Sri Lanka’s president said Wednesday that his government was in discussions with the International Monetary Fund, other agencies, and countries on deferring loan repayments and requested people’s support by limiting electricity and fuel consumption to cope with the worst economic crisis in memory.
President Gotabaya Rajapaksa in his televised address asked the nation not to be discouraged but to have faith in his steps to salvage the situation. His appeal comes amid widespread public anger at the severe shortages of essential goods including medicine, cooking gas, fuel, and daily power cuts.
He said the government has initiated talks with international financial institutions and “friendly countries regarding repayment of our loan installments.”
“Yesterday’s discussion with the International Monetary Fund was also held for this purpose,” he said.
His government’s decision to deal with the IMF marks a policy shift after it had resisted calls from experts and politicians to seek the agency’s help. It had argued that asking international financial institutions for assistance could bring along conditions detrimental to the country’s interests.

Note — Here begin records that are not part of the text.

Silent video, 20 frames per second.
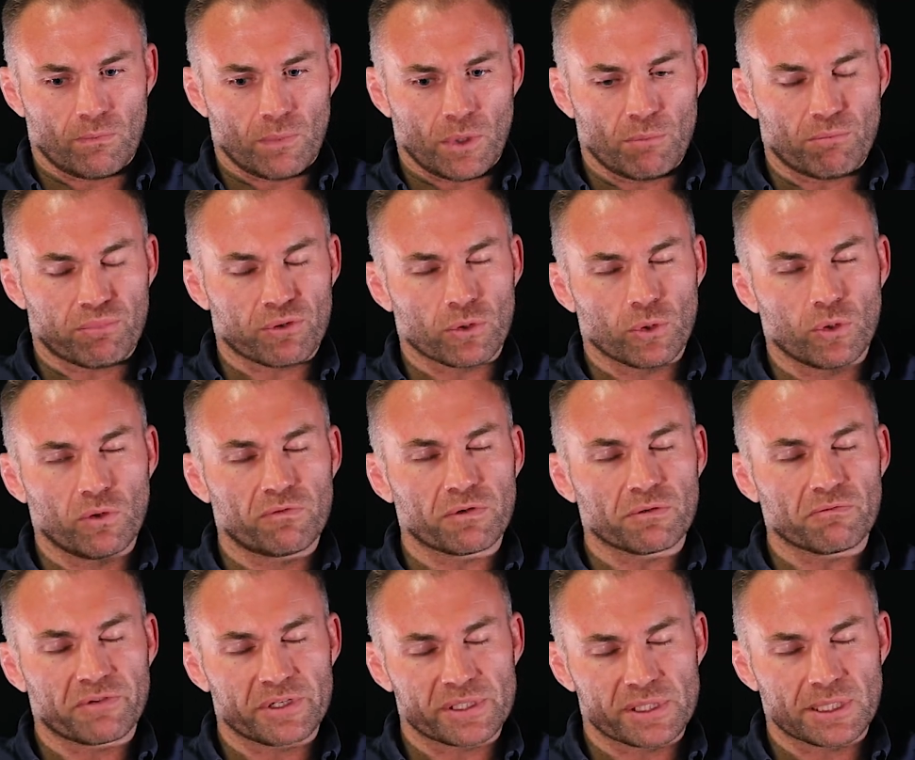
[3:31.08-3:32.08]

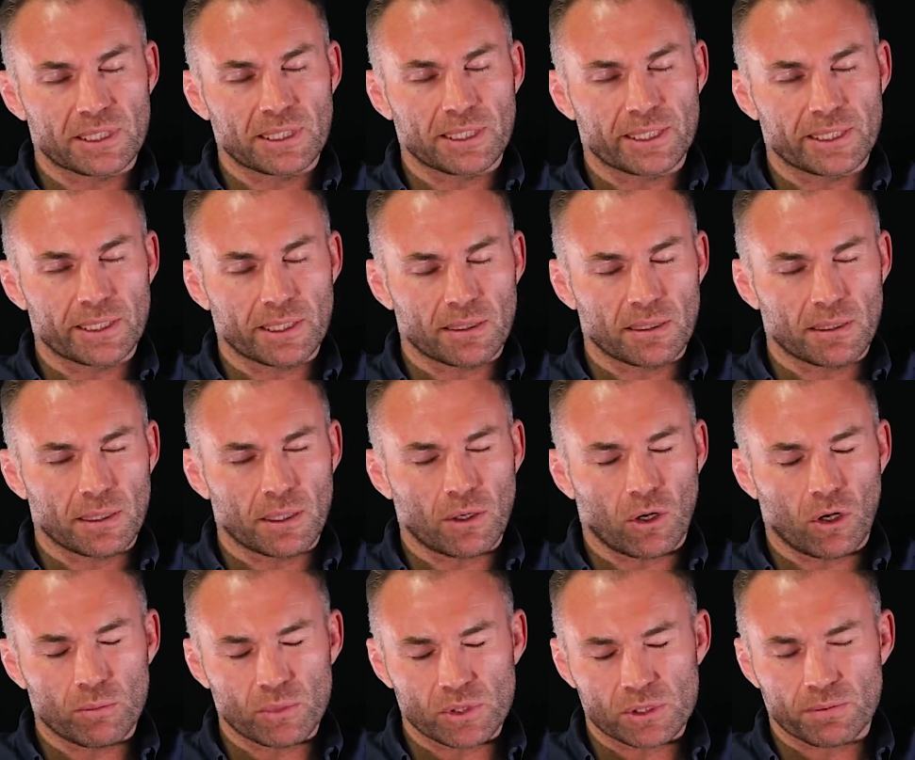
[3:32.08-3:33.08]
improving physically, and it
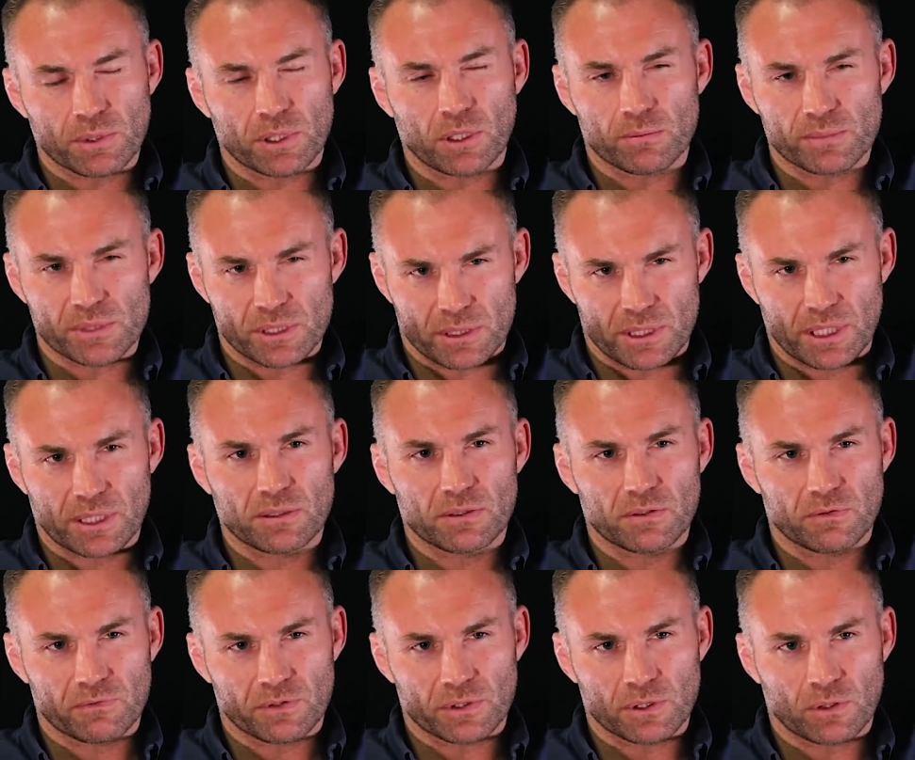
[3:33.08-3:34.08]
almost becomes
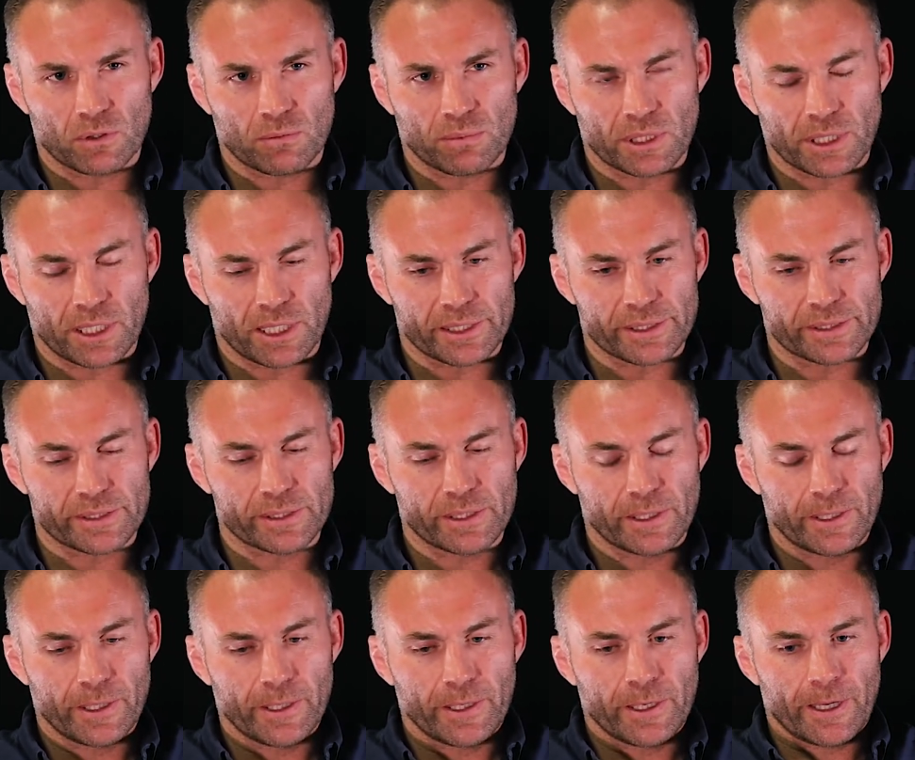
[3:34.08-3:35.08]
addictive, you know, because
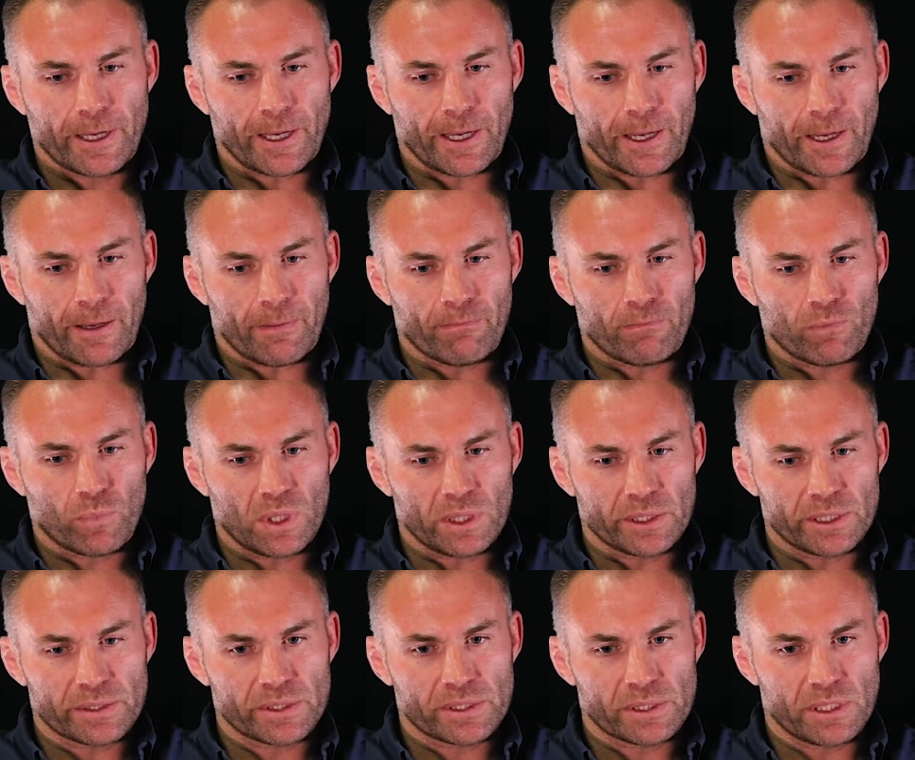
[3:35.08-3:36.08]

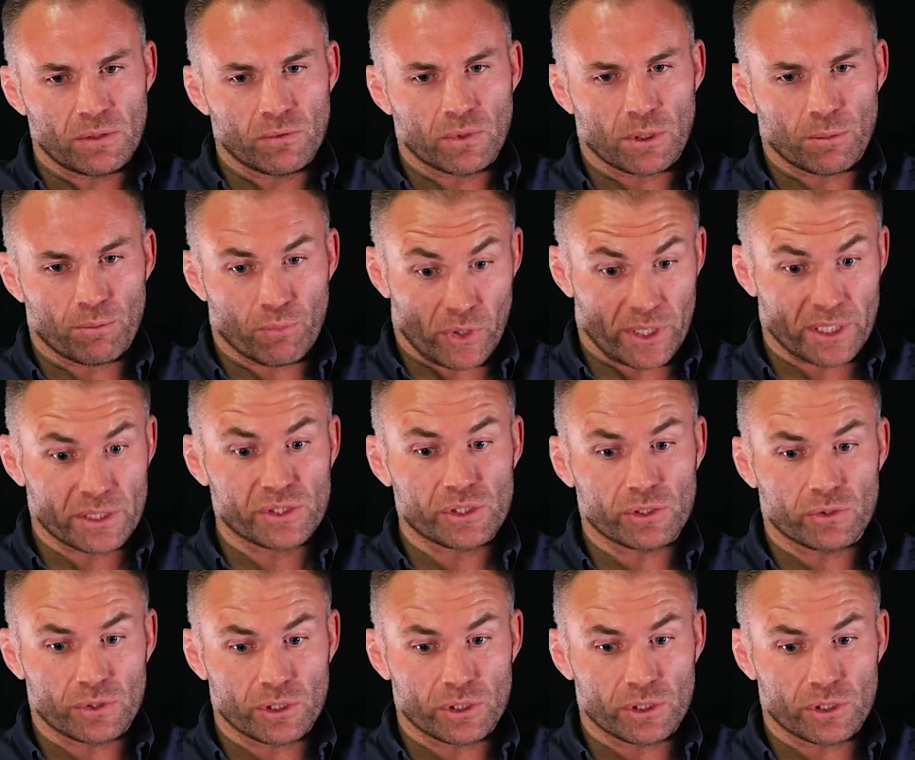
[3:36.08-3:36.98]
you see where it brings you,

Sri Lanka’s usable foreign reserves are said to be less than $400 million, according to experts, and it has nearly $7 billion in foreign debt obligations for this year.
The dollar shortage has led to authorities struggling to pay for shiploads of fuel, cooking gas, and food items docked at Colombo port. At the same time, people and vehicles were forming long lines near gas stations and cooking gas dealers for hours.
Finance Minister Basil Rajapaksa, who is also the president’s brother, is currently in India, where he is expected finalize a $1 billion credit line to buy essential supplies.
President Rajapaksa said that along with his decision to free float the local currency and positive signs about a revival of tourism and exports after a respite in the COVID-19 pandemic, he expects a better inflow of foreign currency and hopes the deficit can be managed at around $2.4 billion this year.
Rajapaksa said fuel makes up about 20 percent of Sri Lanka’s total imports. Recent sharp rises in fuel prices were the result of the increase of crude oil prices globally, he said.
“Therefore, by limiting the use of fuel and electricity as much as possible, the citizens too can extend their support to the country at this time. I hope that you will understand the responsibility lies with you at this challenging time,” he said.
Political parties and citizen groups have launched protests around the country, accusing the government of being responsible for the economic crunch. The main opposition party in Sri Lanka’s Parliament held a demonstration near the president’s office on Tuesday demanding Rajapaksa’s resignation.